Q&A with Professor Farzad Safaei
Farzad Safaei is Professor of Telecommunications Engineering at the University of Wollongong and an Ambassador for Business Events Sydney. He also chaired the organising committee for one of the most successful conferences held in Sydney in recent years: the IEEE International Conference on Communications (ICC), in June 2014.
The ICC is one of the two flagship conferences run by IEEE’s Communications Society, and represents one of the largest gatherings of researchers and industry professionals within the field of ICT anywhere in the world. The 2014 conference had a great attendance, with over 1,500 delegates making the trip to the harbour city.
Three years after the event, we talked to Professor Safaei about the conference’s legacy, what he personally gained from the experience, and why he believes Sydney is such a compelling destination for business events.
How do you think hosting the conference has benefited the ICT community in Sydney, and Australia more widely?
Without a doubt, it has raised our profile with the international research community and helped to generate connections that will lead to important collaborations.
We have a very active and productive research community in Sydney, and Australia as a whole, and we saw good participation from them at the conference. We also had exhibition spaces where Australian companies showcased their wares to the rest of the world. This created greater awareness of the important, ground-breaking work being done by researchers and businesses here in Australia.
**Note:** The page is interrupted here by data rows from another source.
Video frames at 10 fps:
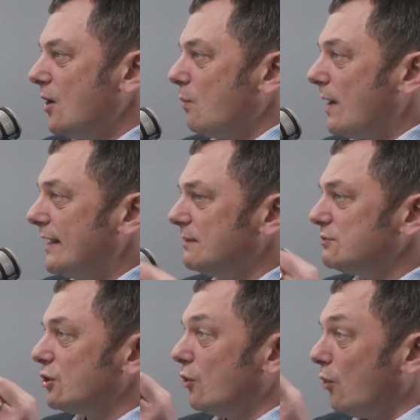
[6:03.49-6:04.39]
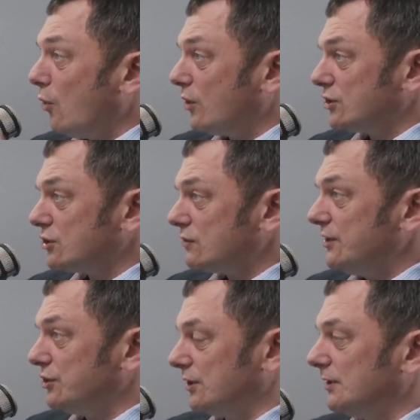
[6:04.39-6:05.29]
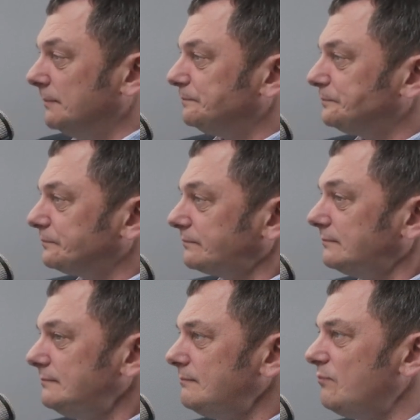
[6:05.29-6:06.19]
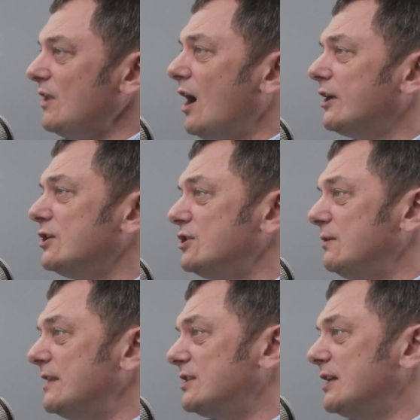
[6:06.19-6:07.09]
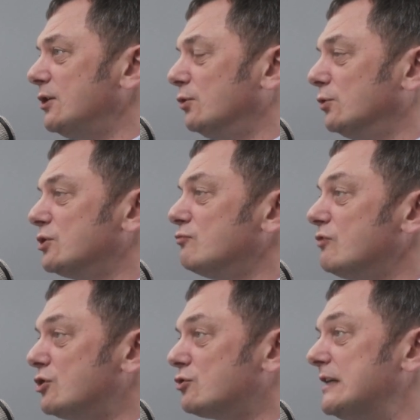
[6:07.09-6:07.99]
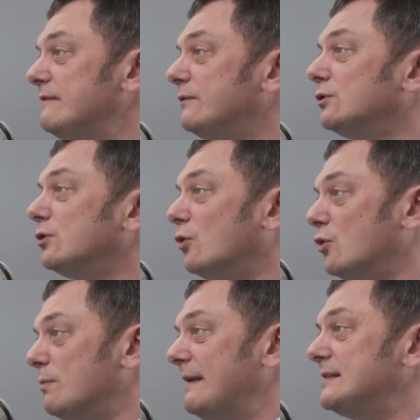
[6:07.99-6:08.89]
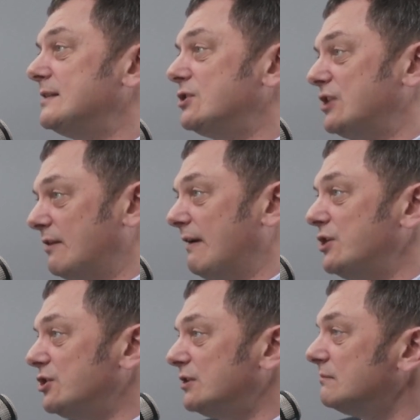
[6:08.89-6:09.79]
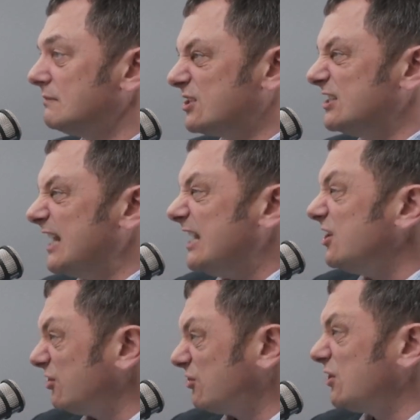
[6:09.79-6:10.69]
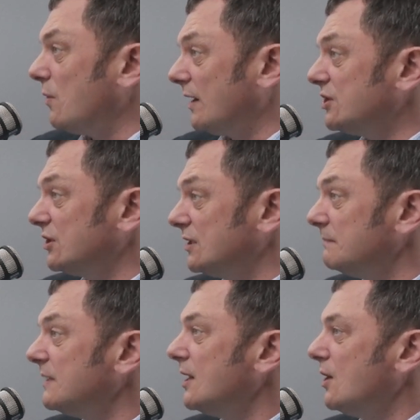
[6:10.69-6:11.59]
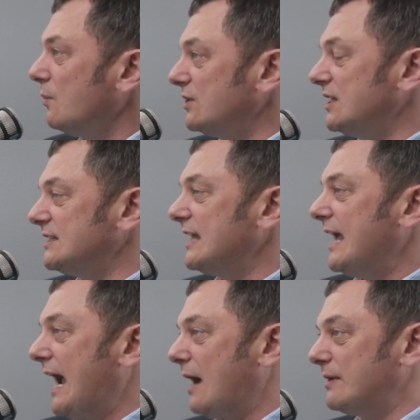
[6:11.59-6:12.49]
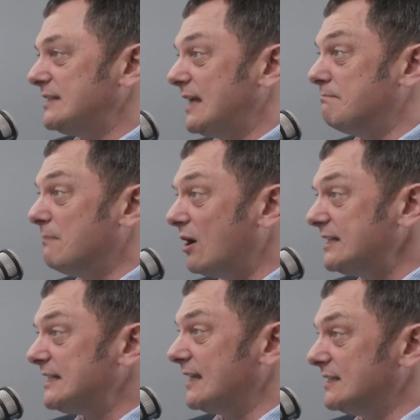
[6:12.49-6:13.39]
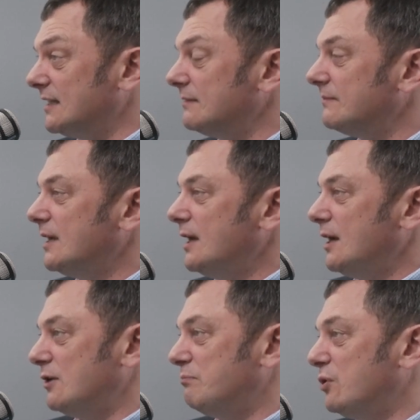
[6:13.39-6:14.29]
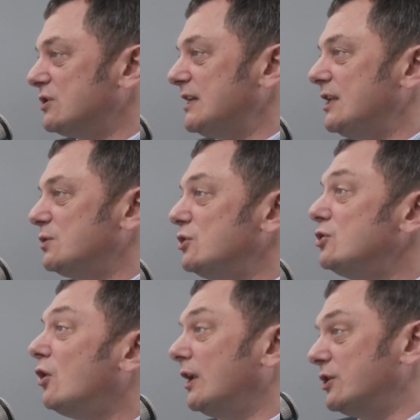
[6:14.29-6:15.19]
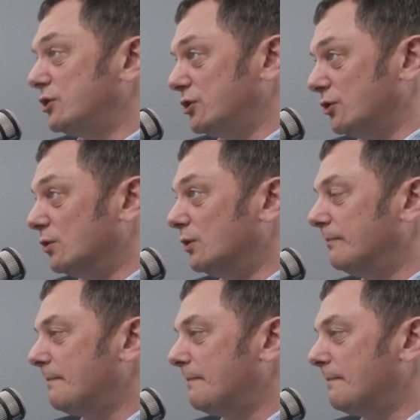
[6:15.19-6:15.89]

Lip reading: When it comes to orchestration, I can do this thing called retrieval augmented generation. That's an industry-wide term, which is how I take my data and put it into a knowledge store.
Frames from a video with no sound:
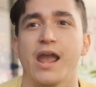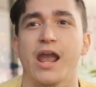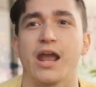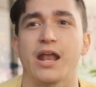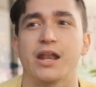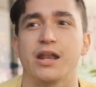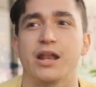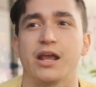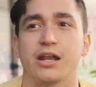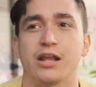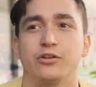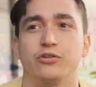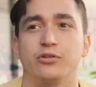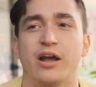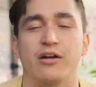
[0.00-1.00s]
And, and I
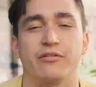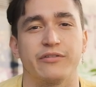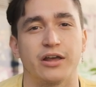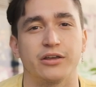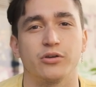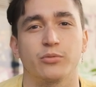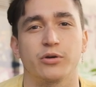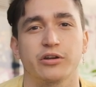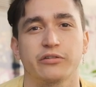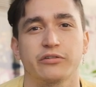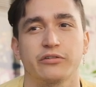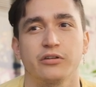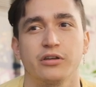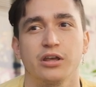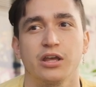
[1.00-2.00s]
do know how value works.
The conference also helped attendees identify where the opportunities for international collaboration exist. We had over 2,600 technical papers submitted from 72 countries, with approximately
one-third presented at the event.
This gave delegates fantastic exposure to the latest and most important research happening right now — and how it might enhance the value of their own work.
Have you seen significant progress since 2014 in any areas presented and discussed at the event?
The best example is 5G, which is an area that has gained real momentum in recent years.
We had keynotes and dedicated sessions on this area in 2014, specifically on millimetre wave technology, and these have been a real stepping-stone in terms of moving the conversation on and generating further collaboration in this vital area.
The next generation of wireless technology has been on the radar for some time, but we now see the potential of 5G technology appearing in some form as early as 2020.
ICC and other IEEE conferences play an essential part in the preliminary stages of research that need to happen before a new type of technology can be commercialised. This phase cannot happen in isolation, and conferences provide a vital opportunity for collaboration.
So conferences definitely still have a place in today’s digitally-connected world?
I don’t think we should ever look at it as one or other. It’s not a competition. Experience shows that introducing new channels increases co-operation and collaboration. So the physical and the
digital should work together to create maximum value for delegates.
For example, a collaboration started at a physical event can then be continued and built upon using digital channels. That, in turn, can generate ideas and challenges to be further explored the next time those collaborators meet up in person.
We can also use the digital space to help delegates prepare for conferences that they would otherwise be coming to cold. That will help the attendees get more out of the conference and generate more informed dialogue and debate about the key topics.
And why is Sydney such a great place to bring people together?
Sydney ticks so many boxes, and I know it was a real attraction for our delegates in 2014.
It is one of the prime pieces of real estate in the world. Not only does it have a wealth of instantly-recognisable landmarks, but it also has some of the most beautiful natural settings in the world.
Speaking from experience, it enhances the overall conference experience so much if you have a location that you want to explore before and after the conference itself. And I think it actually helps you get more out of the content itself, as you come to sessions refreshed and inspired by what you’ve seen in between them.
Sydney is also a hub of innovation with world-class facilities. It provides a really vibrant environment for the best in their field to come together and share groundbreaking ideas and research.
What did you gain from your experience chairing the organising committee for ICC?
Personally, I found being on the organising committee extremely rewarding.
These conferences rely on volunteers to get involved, outside of their day jobs, and take on different aspects of the planning and organisation. So it was very gratifying to see everyone coming together and playing an active role in making the conference such a success.
I also increased my own network and made many new connections as part of the process. And I realised I could be quite persuasive when I really put my mind to it!
Finally, what value have you seen from working with Business Events Sydney (BESydney), both to secure ICC 2014 and subsequently as an Ambassador?
BESydney provided us with essential support for ICC that was critical to Sydney securing the conference and its successful delivery.
They brought expertise, knowledge and contacts that complemented what the committee brought to the process, and it made for the perfect partnership.
More broadly, being a BESydney Ambassador gives me a chance to play a role in securing other events for Sydney and New South Wales and to continue building on Sydney’s reputation as a conference destination of choice.